No Complexo do Alemão, conjunto de favelas ocupadas pela Polícia Militar desde 2010, os confrontos policiais resultaram em 17 mortes e 19 feridos a bala, segundo dados oficiais.
Em 2016, durante todo o ano, o número de vítimas chegou a 23 mortes e 22 feridos. Além disso, sete policiais ficaram feridos em 2017, sem nenhuma baixa. No ano passado foram 16 PMs atingidos e um deles morreu.
“Em poucos meses já são 17 mortes no Alemão. Esse número nos dá uma ideia da guerra que estamos vivendo. As pessoas estão cansadas de enterrar os vizinhos, conhecidos e amigos. Semana passada foram três velórios”, afirma o fotojornalista Betinho Casas Novas, que atua no coletivo Vozes da Comunidade.

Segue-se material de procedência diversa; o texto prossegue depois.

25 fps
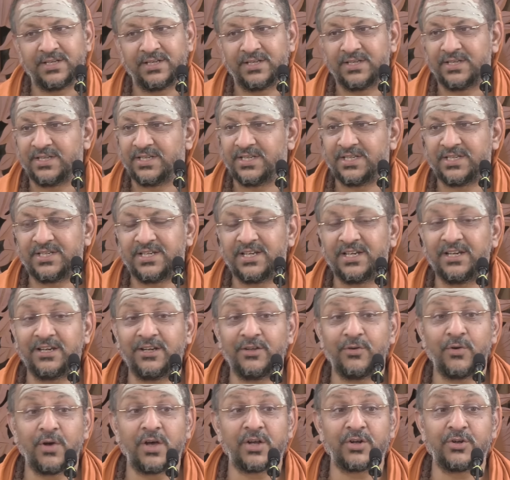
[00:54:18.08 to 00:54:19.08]
Still
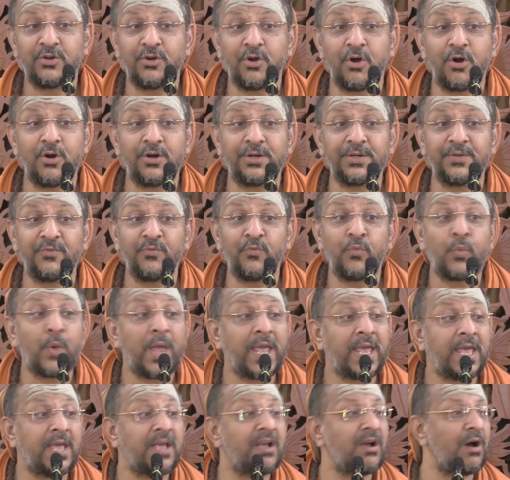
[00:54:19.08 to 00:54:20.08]
you are not
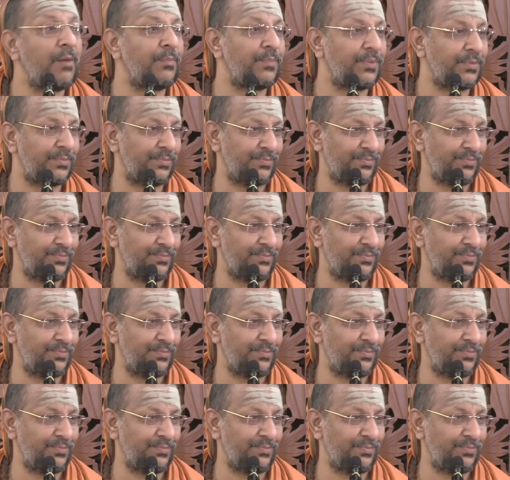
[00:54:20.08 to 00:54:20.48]
waking up.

Na última quinta-feira (4), um tiroteio entre policiais e traficantes do Alemão resultou em cinco mortos. Nas redes sociais, moradores do Alemão têm postado relatos e desabafos sobre a situação nos últimos dias.
“Não aguentamos mais. As crianças não brincam mais, não vão para a escola. Somos trabalhadores. Misericórdia, o Complexo do Alemão não quer UPP (Unidade de Polícia Pacificadora), queremos paz”, afirmou uma moradora nas redes sociais.

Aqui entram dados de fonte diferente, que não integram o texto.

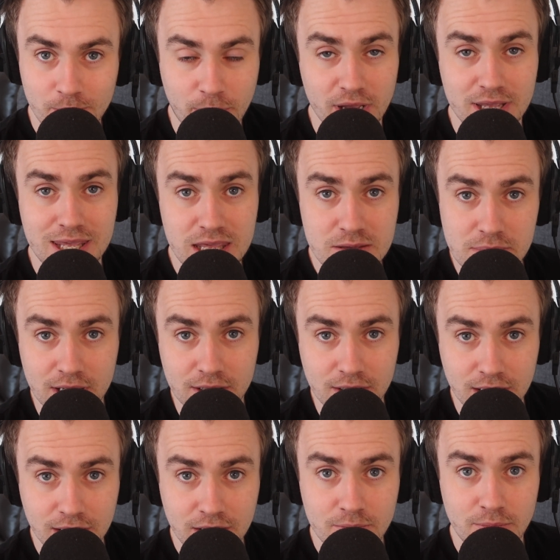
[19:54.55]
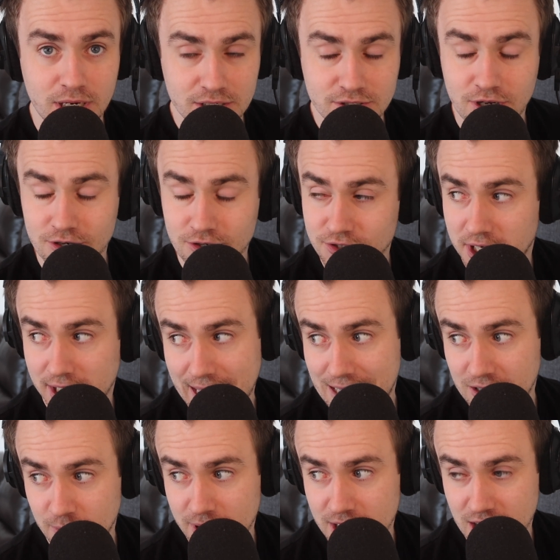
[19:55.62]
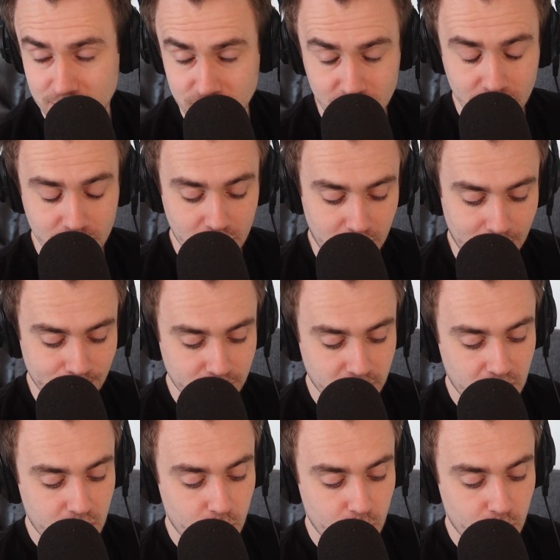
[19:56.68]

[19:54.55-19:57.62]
by emailing MacDonald@CalumAM.com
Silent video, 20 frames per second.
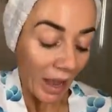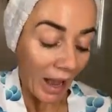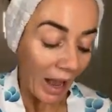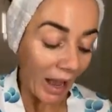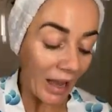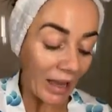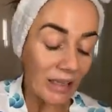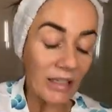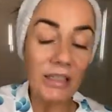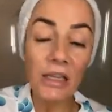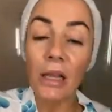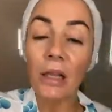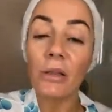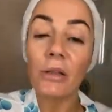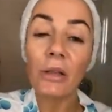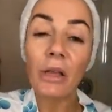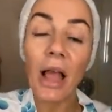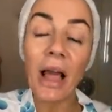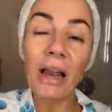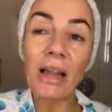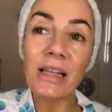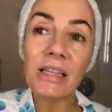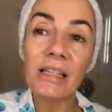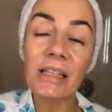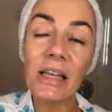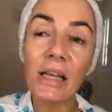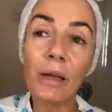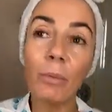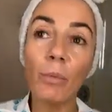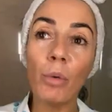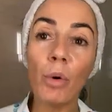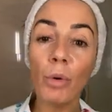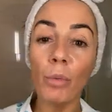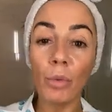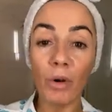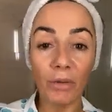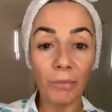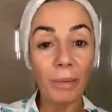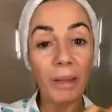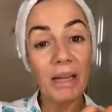And LACM1
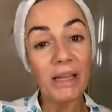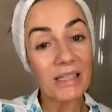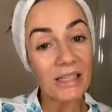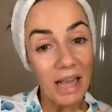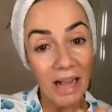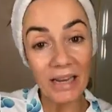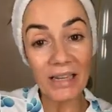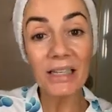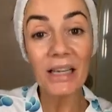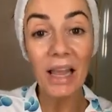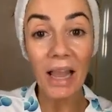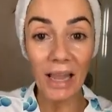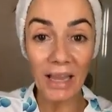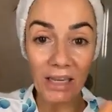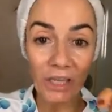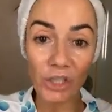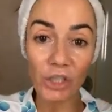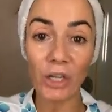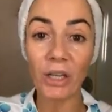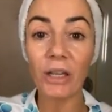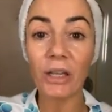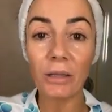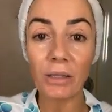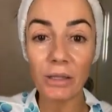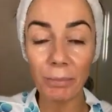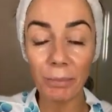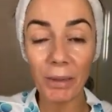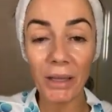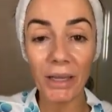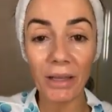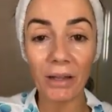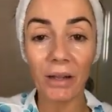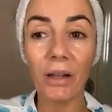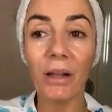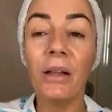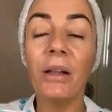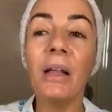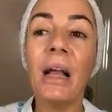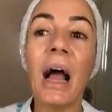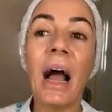would have been his anti-aging peel.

“Hoje acordei com dois policiais camuflados dentro da minha casa, levei um susto tremendo e o portão estava fechado. Um abuso. Cismam com a casa e invadem. É triste demais, nem dentro de casa, dormindo, temos paz”, disse outra moradora.
PM ocupa casas no Alemão
Os moradores afirmam que a situação que já era ruim, ficou pior no começo de abril, quando policiais militares, que atuam na UPP Nova Brasília, ocuparam casas vazias em lugares “estratégicos” para combater o narcotráfico.
No entanto, as residências no entorno dos imóveis invadidos viraram alvo de traficantes, com isso a guerra foi ampliada, afetando ainda mais os moradores do bairro.

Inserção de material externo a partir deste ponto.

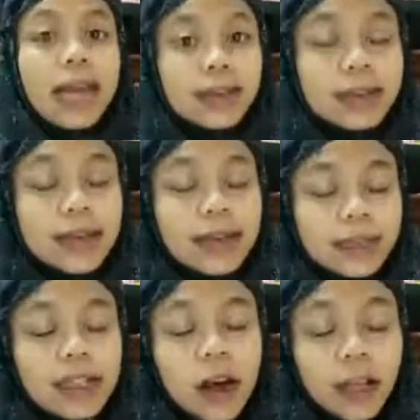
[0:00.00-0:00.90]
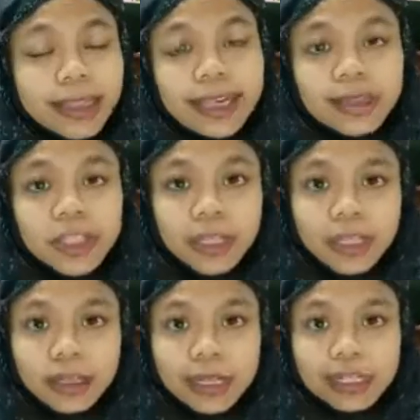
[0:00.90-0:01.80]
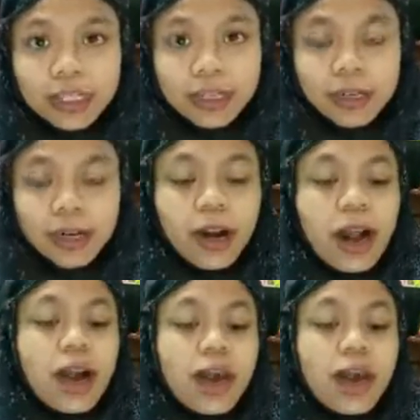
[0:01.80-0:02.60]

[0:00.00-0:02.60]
Old English literature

Porém, depois de denúncia feita pela Defensoria Pública do Rio de Janeiro, no dia 28 de abril, a juíza Roseli Nalin determinou a desocupação dessas casas.
“O atuar do Comando Militar não poderá, ainda que em nome do grave quadro aqui desenhado, praticar violações de direitos humanos em operações policiais, notadamente com invasão e ocupação das casas de civis para utilização como base militar. Isso representa ofensa à proteção constitucional do domicílio e ao direito à vida, à integridade física e à segurança [dos moradores]”, argumentou a juíza em sua decisão.
Contudo, a PM descumpriu a decisão judicial e manteve os postos militares em pelo menos oito casas, segundo inspeção da própria Defensoria Pública. “Em vistoria realizada na comunidade, não restou dúvida de que os policiais militares que atuam no Complexo do Alemão continuam utilizando os imóveis”, destacou a defensora pública Lívia Casseres.
Diante do descumprimento, a Defensoria Pública pediu à Justiça, na última sexta-feira (5), que intime o comandante geral da Polícia Militar, o secretário de segurança pública e o comandante da Unidade de Polícia Pacificadora (UPP) Nova Brasília para que desocupem os imóveis na comunidade.
Vídeo denuncia guerra particular
Para chamar a atenção da sociedade sobre a violência vivida pelos moradores no Alemão, integrantes do coletivo Vozes da Comunidade gravaram sons de tiros e de bombas e fizeram um experimento social. Com a câmera ligada, pediam a pessoas que moram na zona sul do Rio e a turistas para ouvirem e dizerem de que país vinha aquele som de disparos.
Alguns falaram que aqueles sons poderiam ter sido registrados na Síria, no Afeganistão ou no Iraque, mas ninguém disse que poderiam ter ocorrido no Brasil. E com surpresa recebiam a informação de que os “sons da guerra” vinham do Alemão. O vídeo de quase dois minutos viralizou. Foi assistido por mais de 1 milhão de pessoas nos últimos três dias.
“Essa é a primeira vez que a nossa voz foi escutada assim, em grande número. O vídeo está tendo muita repercussão. O que mais me doeu foi que, durante o processo de edição dos sons, tivemos que tirar os gritos de socorro dos moradores para o local não ser identificado facilmente. Só quando tiramos as imagens e as vozes, o som da guerra sensibilizou. Porque as pessoas não ligam para o que está acontecendo no Alemão”, afirma Betinho Casas Novas.
Além de ser fotógrafo profissional, Betinho é um ativista da comunicação comunitária e junto com moradores do Alemão têm divulgado a violência diária e os protestos de quem mais sofre com essa guerra às drogas.